The training may comprise, at each of a plurality of training iterations: obtaining an observation of the iterative memory retrieval system, wherein the observation defines a change in the query result between a current time step and a previous time step; processing the observation using the reinforcement learning controller neural network subsystem, and in accordance with current values of parameters of the controller neural network, to generate a halting control policy signal e.g. a signal which defines a probability of the binary options of halting or not halting the iterative memory retrieval system; determining a gradient based on e.g. the halting control policy signal, an actual return over one or more the time steps, and a value dependent upon a number of time steps taken to the current time step (where the actual return may be dependent upon the memory system output being correct for one or more of the current/future time steps; and then adjusting values of the of parameters of the controller neural network using the gradient e.g. by backpropagation.

The method may further comprise training the soft attention subsystem and query update subsystem (and projection matrices) using a supervised training technique e.g. by backpropagating gradients of any suitable loss function e.g. a cross-entropy loss. In implementations, during the training the gradients of the respective loss functions are not shared between the controller and the soft attention subsystem and query update subsystem, e.g. during reinforcement learning the gradients are not used to adjust values of the (trained) neural network based memory system. Training of the controller and memory may be performed separately e.g. so that there is a stationary target for the reinforcement learning training, or jointly.

The subject matter described in this specification can be implemented in particular embodiments so as to realize one or more of the following advantages.

The described neural network-based memory systems can be used with any sort of data; some example applications are described later.

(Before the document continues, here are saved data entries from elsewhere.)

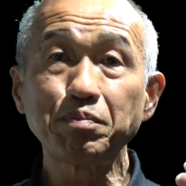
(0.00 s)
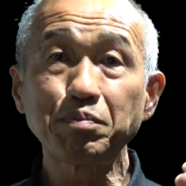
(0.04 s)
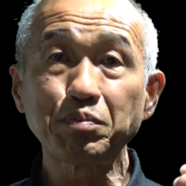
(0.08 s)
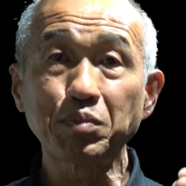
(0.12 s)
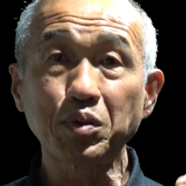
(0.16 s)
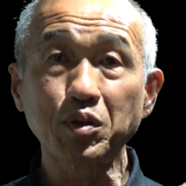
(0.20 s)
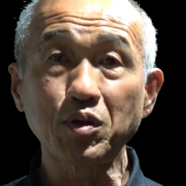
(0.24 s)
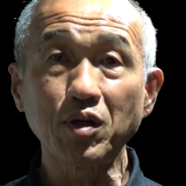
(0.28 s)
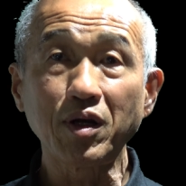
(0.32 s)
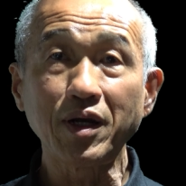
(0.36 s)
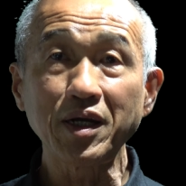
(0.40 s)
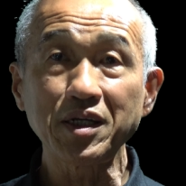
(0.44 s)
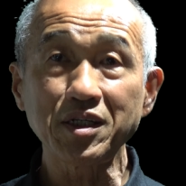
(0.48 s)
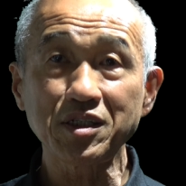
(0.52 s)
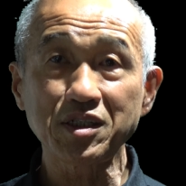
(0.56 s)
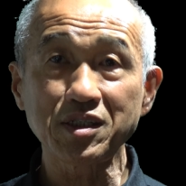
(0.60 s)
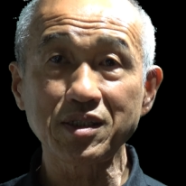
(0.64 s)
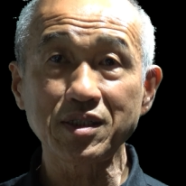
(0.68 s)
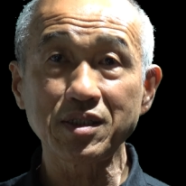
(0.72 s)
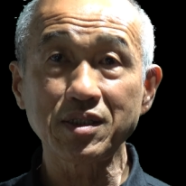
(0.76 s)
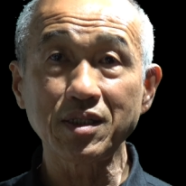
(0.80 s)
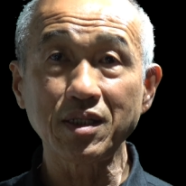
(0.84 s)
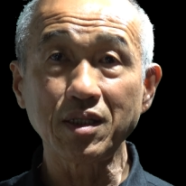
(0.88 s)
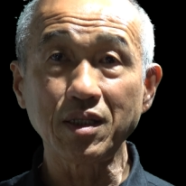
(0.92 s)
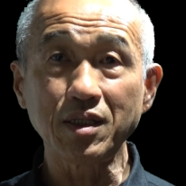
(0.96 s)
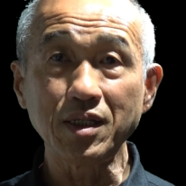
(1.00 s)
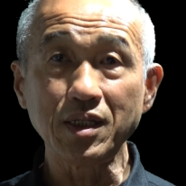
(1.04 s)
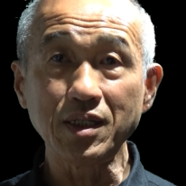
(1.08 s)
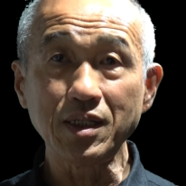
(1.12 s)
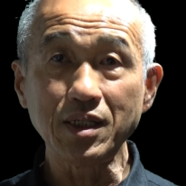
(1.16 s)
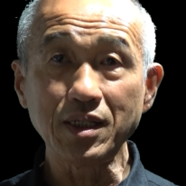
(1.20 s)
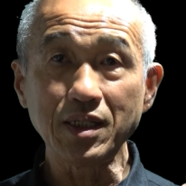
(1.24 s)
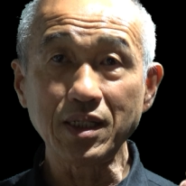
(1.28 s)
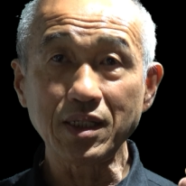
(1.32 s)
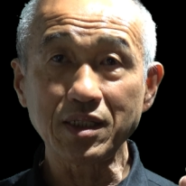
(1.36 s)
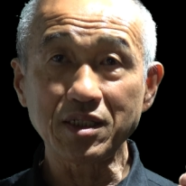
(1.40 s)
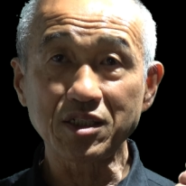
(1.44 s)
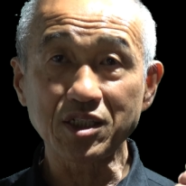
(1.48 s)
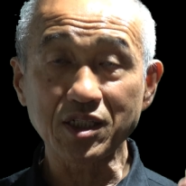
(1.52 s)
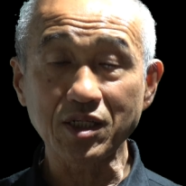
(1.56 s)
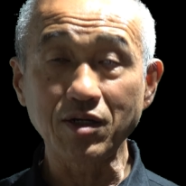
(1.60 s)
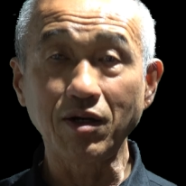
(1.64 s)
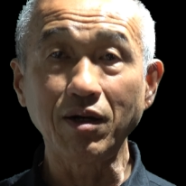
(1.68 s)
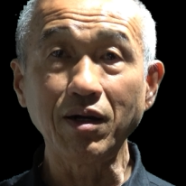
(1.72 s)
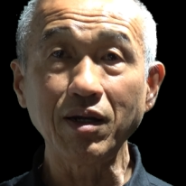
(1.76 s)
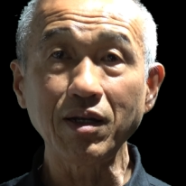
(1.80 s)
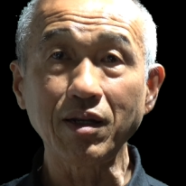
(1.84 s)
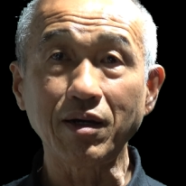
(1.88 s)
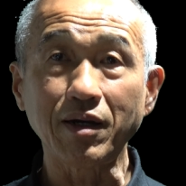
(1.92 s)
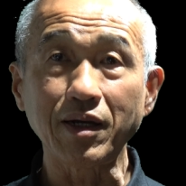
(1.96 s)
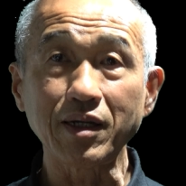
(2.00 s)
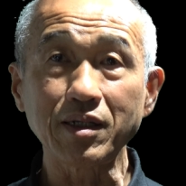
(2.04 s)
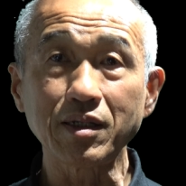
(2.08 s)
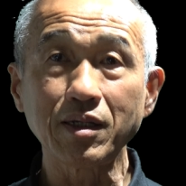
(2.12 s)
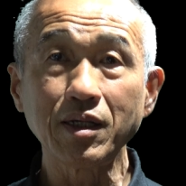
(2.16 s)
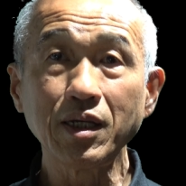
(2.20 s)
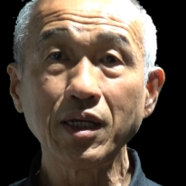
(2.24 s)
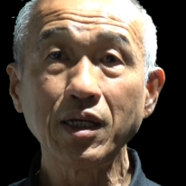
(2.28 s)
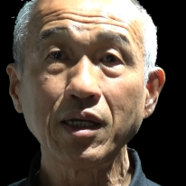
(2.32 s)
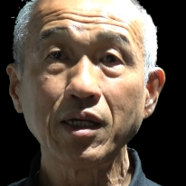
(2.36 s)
price the skylight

The systems are useful for connecting knowledge items stored in different memory slots, and can thus integrate stored memories better than some other techniques. This allows the system to more easily identify relationships between stored knowledge items, and to perform reasoning over these items. This allows the system to perform some types of reasoning/inference task faster, with less memory, reduced computing resources, and more accurately than previously. Examples of such tasks include: a task which involves pairing associated knowledge items; a text and/or visual question answering task; and a task involving determination of the shortest path between nodes of a graph.

For example a set of logical relationships may be defined, for example by encoding a visual and/or natural language textual representation of these and storing the encoded results in memory. The system may then be queried about relationships not explicitly represented in the memory. Thus the system may be used to perform question answering, using questions in speech, text and/or visual form. In some cases the system can perform complex tasks which other techniques cannot.

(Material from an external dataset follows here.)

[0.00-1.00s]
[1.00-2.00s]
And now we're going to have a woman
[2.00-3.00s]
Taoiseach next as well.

For example in some applications the memory system may be used as a component of a smart speaker device, implemented locally and/or on a remote server. Such a device may have a speech recognition front end to provide an input query for interrogating the memory; the answer (memory system output) may be provided in any suitable form, e.g. decoded and output as speech or text in a natural language.

In some other applications the memory system may be used as a component of a reinforcement learning or supervised learning system, to enable the system to learn to perform a task faster or with less resources. The task may be, for example, generating or classifying a data item such as an image or digital representation of a sound, or it may be a reinforcement learning task such as controlling a robot or navigating a vehicle. The described memory system may be used to replace another memory component such as a Differentiable Neural Dictionary (Pritzel et al, arXiv:1703.01988) in a reinforcement learning or other machine learning system.

Other examples of tasks include multi-lingual machine translation, and health monitoring and treatment recommendation/alert generation. When used as a component of a reinforcement learning or supervised learning system the memory system may also facilitate better generalization e.g. across multiple different but related tasks.

In implementations the knowledge items stored in the memory are represented in a compressed form. Nonetheless the techniques described for retrieving data from the memory enable information encoded in the memory regarding relationships between the stored representations of the knowledge items to be efficiently accessed. Thus the described neural network-based memory systems may be viewed as implementing a more effective form of data compression.

As previously described some implementations of the system control the number of times memories and queries are recirculated, and hence a degree of relational reasoning. Implementations of the system may learn to control the number of times memories and queries are recirculated. This can further improve computational and memory use efficiency, hence allowing tasks to be performed with reduced computational resources and/or faster, and potentially using less memory.

The details of one or more embodiments of the subject matter of this specification are set forth in the accompanying drawings and the description below. Other features, aspects, and advantages of the subject matter will become apparent from the description, the drawings, and the claims.

BRIEF DESCRIPTION OF THE DRAWINGS

FIG. 1 is a block diagram of an example of a neural network based memory system.

FIG. 2 is a flow diagram of an example process for storing representations of knowledge items.

FIG. 3 is a flow diagram of an example process for retrieving stored information.

FIG. 4 is a flow diagram of an example process for training the neural network based memory system.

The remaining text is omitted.